◆ PROBLEM TO SOLVE
Leaving the pictures aside, return all of the data below exactly.

◆ EXTRACTED INFORMATION
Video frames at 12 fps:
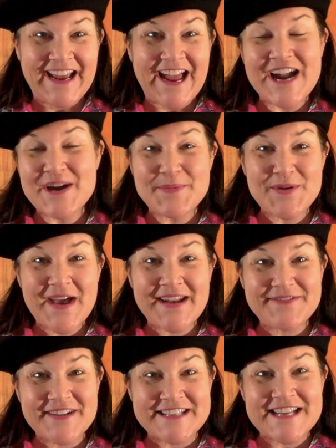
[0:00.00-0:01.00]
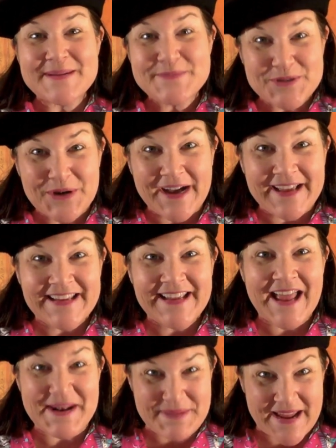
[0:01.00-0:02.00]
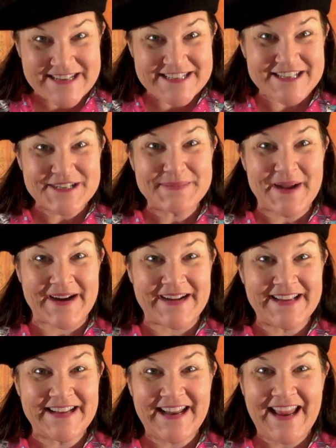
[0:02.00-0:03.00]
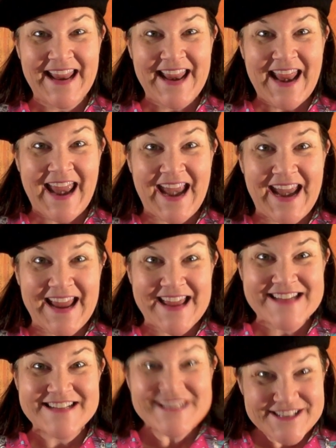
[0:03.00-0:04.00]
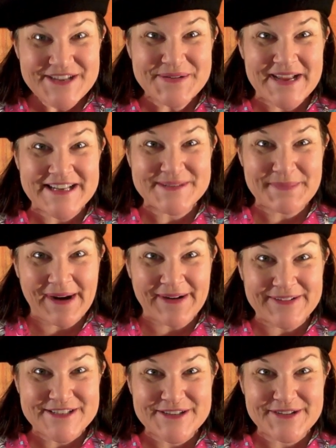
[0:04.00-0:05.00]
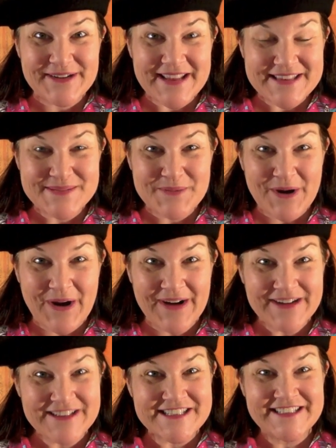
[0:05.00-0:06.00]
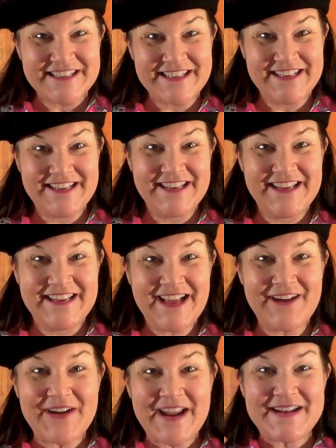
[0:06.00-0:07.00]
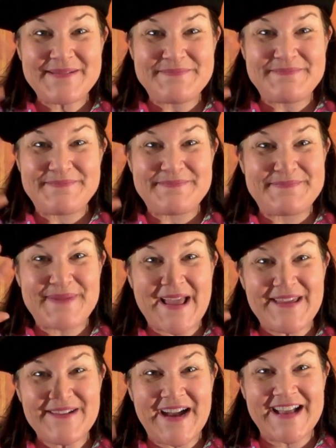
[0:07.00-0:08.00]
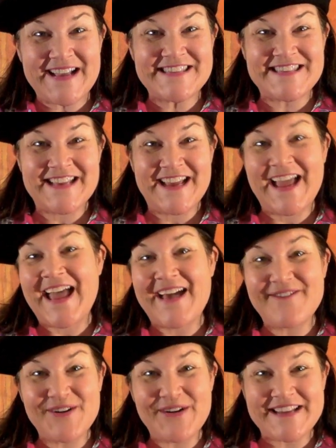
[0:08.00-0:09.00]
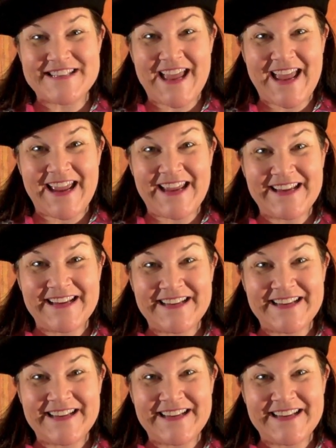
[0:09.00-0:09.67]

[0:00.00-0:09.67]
I hope you had a fun time drawing and painting your parrot, and I'll see you again tomorrow to create some more art. All right, bye you guys. Have a great day.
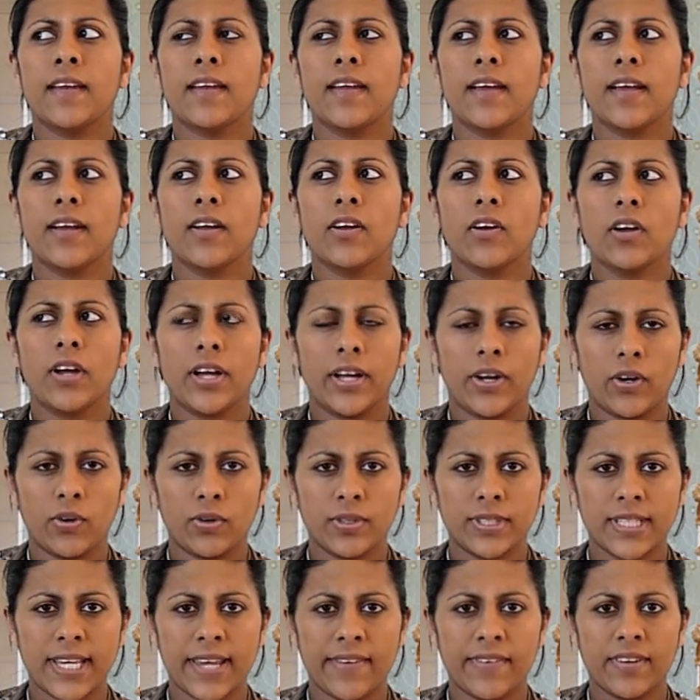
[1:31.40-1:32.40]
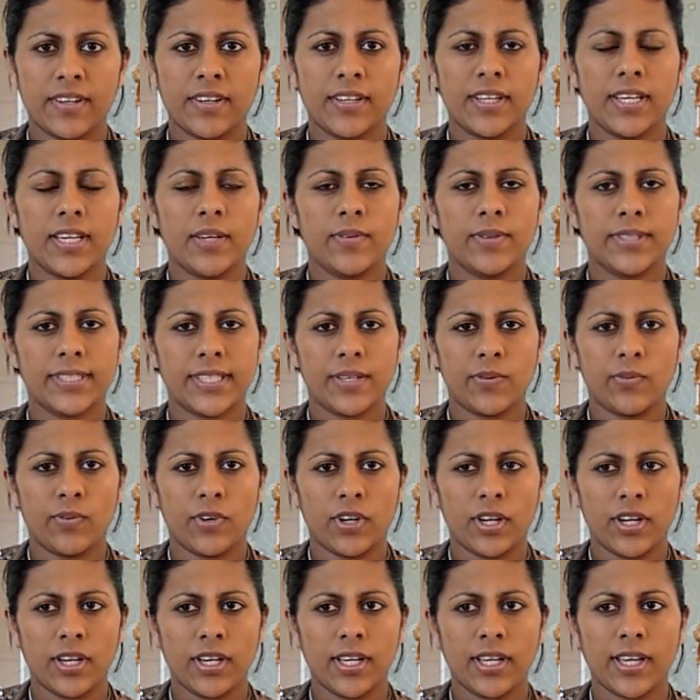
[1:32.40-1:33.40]
I called Evan. He was at
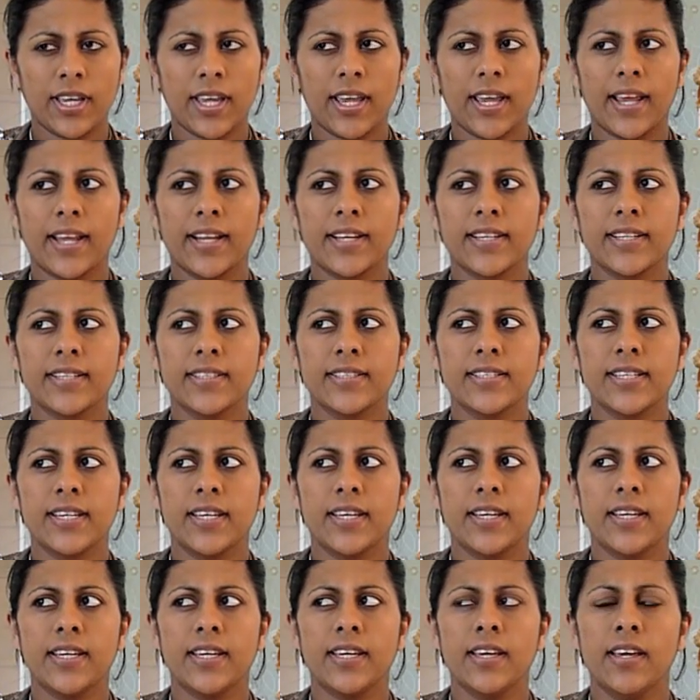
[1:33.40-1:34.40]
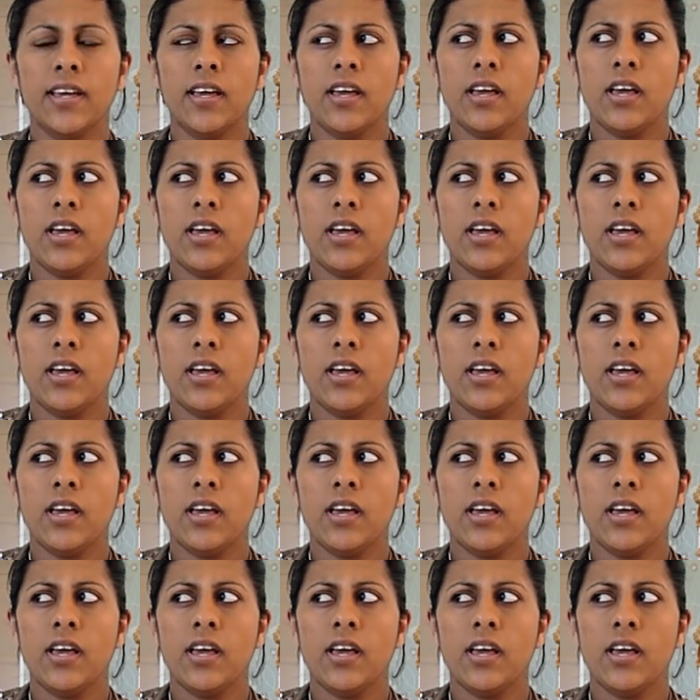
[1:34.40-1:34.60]
work, and he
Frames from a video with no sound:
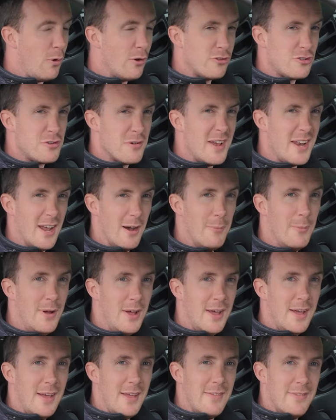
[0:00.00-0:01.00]
Once you're in them,
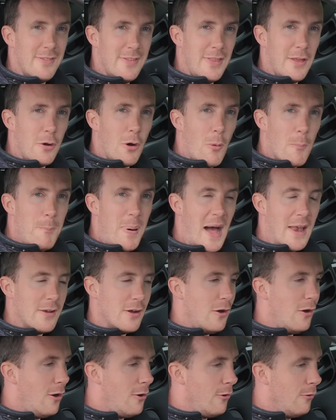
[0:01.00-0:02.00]
they're not bad
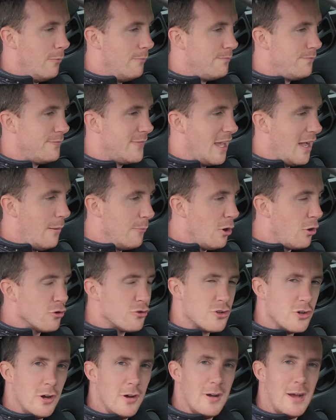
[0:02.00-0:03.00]
at all. I'm
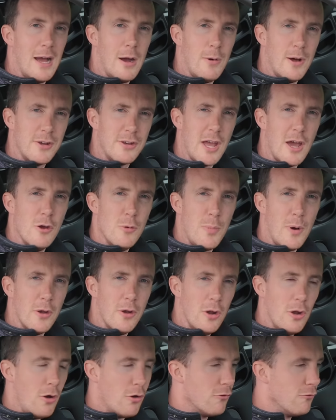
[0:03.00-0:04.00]
not sure how I'd cope on
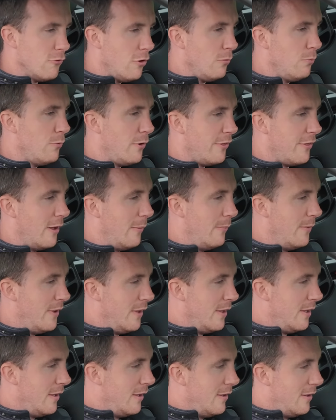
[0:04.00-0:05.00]
a long run with them,
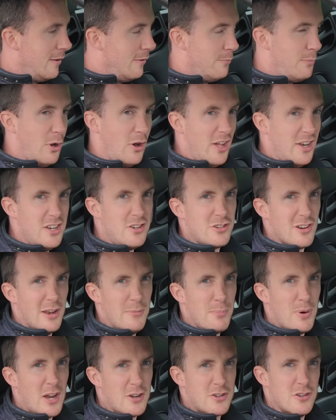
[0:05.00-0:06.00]
but initial
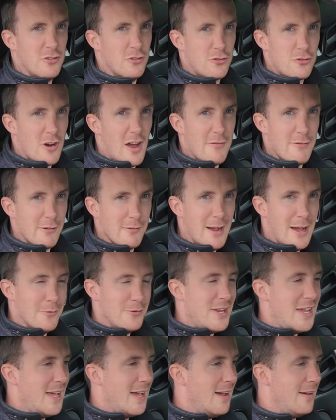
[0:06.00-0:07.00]
impressions driving
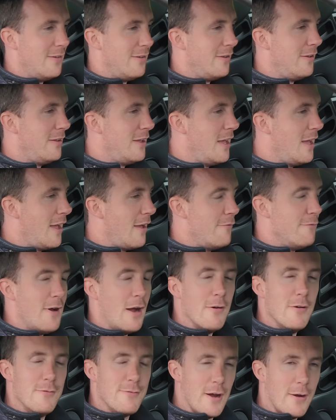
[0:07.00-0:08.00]
around here,
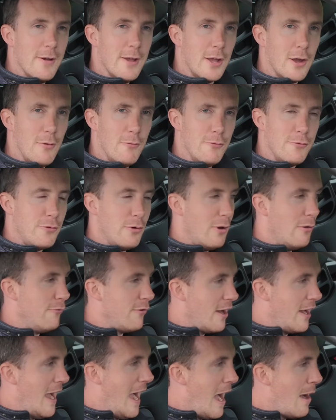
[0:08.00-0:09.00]
very, very comfortable. I'm
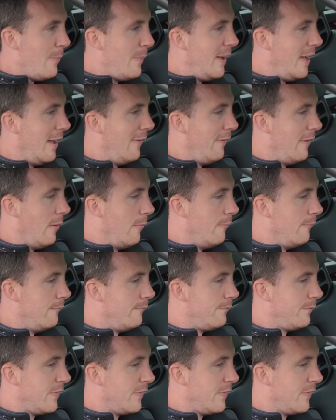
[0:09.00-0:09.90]
very happy in them.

◆ RESPONSE TO THIS TASK
Video frames at 12 fps:
[0:00.00-0:01.00]
[0:01.00-0:02.00]
[0:02.00-0:03.00]
[0:03.00-0:04.00]
[0:04.00-0:05.00]
[0:05.00-0:06.00]
[0:06.00-0:07.00]
[0:07.00-0:08.00]
[0:08.00-0:09.00]
[0:09.00-0:09.67]

[0:00.00-0:09.67]
I hope you had a fun time drawing and painting your parrot, and I'll see you again tomorrow to create some more art. All right, bye you guys. Have a great day.
[1:31.40-1:32.40]
[1:32.40-1:33.40]
I called Evan. He was at
[1:33.40-1:34.40]
[1:34.40-1:34.60]
work, and he
Frames from a video with no sound:
[0:00.00-0:01.00]
Once you're in them,
[0:01.00-0:02.00]
they're not bad
[0:02.00-0:03.00]
at all. I'm
[0:03.00-0:04.00]
not sure how I'd cope on
[0:04.00-0:05.00]
a long run with them,
[0:05.00-0:06.00]
but initial
[0:06.00-0:07.00]
impressions driving
[0:07.00-0:08.00]
around here,
[0:08.00-0:09.00]
very, very comfortable. I'm
[0:09.00-0:09.90]
very happy in them.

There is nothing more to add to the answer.